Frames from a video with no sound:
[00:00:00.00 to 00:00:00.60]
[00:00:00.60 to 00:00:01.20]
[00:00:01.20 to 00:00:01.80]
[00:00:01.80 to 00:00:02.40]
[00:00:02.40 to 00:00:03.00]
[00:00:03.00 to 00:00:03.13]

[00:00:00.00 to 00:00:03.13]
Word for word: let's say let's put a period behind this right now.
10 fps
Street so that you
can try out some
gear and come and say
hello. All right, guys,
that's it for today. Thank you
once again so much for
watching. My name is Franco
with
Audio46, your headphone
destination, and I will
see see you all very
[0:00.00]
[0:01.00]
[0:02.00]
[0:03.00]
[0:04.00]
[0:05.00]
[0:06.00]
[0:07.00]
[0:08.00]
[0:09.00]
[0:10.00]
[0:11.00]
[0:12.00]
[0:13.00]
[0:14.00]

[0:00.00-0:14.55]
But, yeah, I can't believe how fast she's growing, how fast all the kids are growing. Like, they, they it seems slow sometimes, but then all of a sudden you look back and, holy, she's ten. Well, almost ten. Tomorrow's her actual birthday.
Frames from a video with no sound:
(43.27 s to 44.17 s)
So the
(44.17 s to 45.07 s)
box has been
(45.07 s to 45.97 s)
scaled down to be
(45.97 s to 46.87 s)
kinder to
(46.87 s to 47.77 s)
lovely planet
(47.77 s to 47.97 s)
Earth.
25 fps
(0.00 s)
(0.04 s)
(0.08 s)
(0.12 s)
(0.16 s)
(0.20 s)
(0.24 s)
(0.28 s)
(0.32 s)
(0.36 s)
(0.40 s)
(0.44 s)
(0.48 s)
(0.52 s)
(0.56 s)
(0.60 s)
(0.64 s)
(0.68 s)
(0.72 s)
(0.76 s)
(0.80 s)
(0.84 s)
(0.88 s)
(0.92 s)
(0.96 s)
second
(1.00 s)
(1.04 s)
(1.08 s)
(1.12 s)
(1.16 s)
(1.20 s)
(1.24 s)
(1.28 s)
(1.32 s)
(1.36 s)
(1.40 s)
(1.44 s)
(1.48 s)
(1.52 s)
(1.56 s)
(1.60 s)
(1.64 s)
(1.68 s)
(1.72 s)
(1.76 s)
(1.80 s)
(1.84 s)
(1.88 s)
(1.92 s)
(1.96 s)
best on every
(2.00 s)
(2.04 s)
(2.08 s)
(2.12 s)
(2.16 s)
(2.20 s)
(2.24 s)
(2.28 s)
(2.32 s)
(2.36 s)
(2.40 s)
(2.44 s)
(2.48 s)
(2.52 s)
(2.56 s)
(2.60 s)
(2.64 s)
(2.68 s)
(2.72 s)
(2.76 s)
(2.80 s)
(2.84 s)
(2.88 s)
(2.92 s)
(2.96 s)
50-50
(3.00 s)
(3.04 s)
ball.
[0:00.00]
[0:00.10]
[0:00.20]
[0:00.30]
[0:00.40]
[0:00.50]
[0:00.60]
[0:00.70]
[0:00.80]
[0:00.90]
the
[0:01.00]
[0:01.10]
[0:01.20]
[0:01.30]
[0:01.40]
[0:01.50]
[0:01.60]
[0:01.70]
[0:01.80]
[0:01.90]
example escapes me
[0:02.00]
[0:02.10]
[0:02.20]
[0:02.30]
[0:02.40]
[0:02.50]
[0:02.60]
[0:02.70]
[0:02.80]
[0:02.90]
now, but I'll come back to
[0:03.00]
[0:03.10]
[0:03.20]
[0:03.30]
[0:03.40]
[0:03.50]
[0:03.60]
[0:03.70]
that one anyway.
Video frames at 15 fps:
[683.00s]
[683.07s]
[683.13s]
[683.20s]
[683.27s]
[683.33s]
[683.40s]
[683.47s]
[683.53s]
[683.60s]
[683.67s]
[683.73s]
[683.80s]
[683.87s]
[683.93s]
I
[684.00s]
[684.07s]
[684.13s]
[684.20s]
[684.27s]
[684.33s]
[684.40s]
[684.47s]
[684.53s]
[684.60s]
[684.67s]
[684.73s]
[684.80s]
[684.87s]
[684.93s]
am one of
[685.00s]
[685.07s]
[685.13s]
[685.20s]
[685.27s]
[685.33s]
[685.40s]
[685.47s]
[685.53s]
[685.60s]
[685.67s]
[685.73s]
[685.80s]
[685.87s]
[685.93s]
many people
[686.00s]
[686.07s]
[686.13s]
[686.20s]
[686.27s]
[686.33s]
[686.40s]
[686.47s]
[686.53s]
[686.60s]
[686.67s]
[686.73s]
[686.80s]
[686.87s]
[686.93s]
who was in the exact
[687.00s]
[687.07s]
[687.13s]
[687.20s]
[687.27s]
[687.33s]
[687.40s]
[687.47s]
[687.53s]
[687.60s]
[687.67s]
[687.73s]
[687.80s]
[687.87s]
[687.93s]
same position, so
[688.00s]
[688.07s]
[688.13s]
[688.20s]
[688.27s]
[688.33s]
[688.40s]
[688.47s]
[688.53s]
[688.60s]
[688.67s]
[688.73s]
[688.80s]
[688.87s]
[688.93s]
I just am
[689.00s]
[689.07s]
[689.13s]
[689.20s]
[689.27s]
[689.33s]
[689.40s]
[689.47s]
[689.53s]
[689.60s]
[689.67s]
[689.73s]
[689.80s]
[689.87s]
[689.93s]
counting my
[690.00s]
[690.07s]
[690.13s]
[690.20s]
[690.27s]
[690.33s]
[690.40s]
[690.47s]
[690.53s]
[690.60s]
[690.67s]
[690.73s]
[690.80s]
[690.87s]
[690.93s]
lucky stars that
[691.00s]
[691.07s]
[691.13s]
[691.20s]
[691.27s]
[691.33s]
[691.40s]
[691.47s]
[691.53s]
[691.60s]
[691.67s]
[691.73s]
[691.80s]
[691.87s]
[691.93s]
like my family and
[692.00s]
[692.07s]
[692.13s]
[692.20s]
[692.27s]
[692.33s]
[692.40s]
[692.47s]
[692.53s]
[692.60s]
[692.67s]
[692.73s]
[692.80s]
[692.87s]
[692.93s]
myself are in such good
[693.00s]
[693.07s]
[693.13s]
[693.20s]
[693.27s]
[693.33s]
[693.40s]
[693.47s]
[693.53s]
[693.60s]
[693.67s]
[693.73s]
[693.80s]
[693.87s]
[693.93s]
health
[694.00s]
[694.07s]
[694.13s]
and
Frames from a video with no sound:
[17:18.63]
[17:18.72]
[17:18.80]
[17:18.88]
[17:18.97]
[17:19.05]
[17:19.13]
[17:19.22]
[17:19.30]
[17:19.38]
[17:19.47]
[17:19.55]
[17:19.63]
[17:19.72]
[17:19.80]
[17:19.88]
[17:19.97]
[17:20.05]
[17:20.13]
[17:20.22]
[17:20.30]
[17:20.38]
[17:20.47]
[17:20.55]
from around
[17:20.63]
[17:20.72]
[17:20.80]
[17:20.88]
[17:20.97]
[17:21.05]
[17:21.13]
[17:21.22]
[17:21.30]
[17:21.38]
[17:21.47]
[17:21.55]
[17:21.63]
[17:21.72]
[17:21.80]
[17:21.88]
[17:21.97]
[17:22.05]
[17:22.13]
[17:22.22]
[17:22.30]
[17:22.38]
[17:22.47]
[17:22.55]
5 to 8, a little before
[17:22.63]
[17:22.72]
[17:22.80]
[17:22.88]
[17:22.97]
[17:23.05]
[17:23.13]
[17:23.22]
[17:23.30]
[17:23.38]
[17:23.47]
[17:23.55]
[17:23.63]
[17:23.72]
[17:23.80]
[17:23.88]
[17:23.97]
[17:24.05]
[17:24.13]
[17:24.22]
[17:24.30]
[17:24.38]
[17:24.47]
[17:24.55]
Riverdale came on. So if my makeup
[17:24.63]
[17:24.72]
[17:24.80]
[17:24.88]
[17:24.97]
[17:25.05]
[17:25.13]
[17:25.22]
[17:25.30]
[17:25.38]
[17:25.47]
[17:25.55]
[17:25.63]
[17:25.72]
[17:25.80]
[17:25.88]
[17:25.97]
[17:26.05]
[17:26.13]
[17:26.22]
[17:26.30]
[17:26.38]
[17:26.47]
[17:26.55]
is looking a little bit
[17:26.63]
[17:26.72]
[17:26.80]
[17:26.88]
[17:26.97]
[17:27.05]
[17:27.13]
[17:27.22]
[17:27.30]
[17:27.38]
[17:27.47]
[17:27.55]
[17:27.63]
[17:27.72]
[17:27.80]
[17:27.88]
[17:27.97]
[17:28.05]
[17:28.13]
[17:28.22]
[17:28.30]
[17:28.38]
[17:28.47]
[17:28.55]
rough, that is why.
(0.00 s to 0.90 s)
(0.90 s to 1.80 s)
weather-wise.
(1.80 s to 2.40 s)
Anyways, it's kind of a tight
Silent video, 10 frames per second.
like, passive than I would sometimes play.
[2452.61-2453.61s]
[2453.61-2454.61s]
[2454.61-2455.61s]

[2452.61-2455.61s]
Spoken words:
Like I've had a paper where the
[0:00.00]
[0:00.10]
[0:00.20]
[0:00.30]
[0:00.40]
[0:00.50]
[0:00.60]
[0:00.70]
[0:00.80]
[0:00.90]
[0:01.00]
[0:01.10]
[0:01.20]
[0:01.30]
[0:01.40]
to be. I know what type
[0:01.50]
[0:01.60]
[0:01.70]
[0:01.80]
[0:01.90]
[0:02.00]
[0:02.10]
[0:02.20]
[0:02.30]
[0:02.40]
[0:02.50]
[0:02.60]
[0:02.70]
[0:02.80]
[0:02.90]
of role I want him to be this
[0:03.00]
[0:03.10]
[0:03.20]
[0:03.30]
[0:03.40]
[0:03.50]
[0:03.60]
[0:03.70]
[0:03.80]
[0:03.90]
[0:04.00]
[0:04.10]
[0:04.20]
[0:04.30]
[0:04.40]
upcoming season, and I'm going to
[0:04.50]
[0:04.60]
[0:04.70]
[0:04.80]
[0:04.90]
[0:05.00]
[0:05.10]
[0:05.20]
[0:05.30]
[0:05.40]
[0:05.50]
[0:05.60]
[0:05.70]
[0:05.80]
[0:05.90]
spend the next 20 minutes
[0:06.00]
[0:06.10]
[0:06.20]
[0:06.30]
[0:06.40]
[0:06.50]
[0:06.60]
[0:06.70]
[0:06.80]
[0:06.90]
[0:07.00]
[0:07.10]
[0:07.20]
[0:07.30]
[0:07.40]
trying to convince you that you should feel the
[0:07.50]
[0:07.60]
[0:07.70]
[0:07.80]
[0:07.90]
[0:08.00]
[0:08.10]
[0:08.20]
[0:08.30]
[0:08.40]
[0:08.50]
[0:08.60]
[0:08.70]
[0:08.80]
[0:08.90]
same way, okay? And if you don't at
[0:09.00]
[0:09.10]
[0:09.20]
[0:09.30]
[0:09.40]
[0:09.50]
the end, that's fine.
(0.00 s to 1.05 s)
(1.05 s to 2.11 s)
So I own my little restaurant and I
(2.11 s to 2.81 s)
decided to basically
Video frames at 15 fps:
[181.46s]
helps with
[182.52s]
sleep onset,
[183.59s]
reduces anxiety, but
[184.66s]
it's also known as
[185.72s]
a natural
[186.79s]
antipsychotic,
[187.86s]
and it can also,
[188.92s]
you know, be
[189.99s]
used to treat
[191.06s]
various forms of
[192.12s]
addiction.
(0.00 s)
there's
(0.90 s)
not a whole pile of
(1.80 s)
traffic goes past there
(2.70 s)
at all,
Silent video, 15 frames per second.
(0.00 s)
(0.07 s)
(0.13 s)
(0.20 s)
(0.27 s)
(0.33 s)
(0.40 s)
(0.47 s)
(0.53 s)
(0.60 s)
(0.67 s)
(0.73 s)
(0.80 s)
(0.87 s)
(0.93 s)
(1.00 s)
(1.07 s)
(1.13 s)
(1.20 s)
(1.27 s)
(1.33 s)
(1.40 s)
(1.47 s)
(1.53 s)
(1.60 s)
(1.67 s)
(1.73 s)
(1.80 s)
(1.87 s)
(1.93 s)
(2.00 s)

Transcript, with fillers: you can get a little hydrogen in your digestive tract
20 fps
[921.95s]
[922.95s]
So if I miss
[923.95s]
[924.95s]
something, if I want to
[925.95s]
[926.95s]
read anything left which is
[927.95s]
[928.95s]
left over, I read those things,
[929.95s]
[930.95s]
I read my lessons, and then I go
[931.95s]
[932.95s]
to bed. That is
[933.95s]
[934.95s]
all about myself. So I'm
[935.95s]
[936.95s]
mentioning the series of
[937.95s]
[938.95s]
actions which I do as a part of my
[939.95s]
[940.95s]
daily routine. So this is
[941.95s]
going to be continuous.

▶ _Aim of the exercise_
Each line between the start of the listing above and the line containing "Word for word: let's", with both ends counted, is to be set down unchanged.

▶ _Solution to this exercise_
Frames from a video with no sound:
[00:00:00.00 to 00:00:00.60]
[00:00:00.60 to 00:00:01.20]
[00:00:01.20 to 00:00:01.80]
[00:00:01.80 to 00:00:02.40]
[00:00:02.40 to 00:00:03.00]
[00:00:03.00 to 00:00:03.13]

[00:00:00.00 to 00:00:03.13]
Word for word: let's say let's put a period behind this right now.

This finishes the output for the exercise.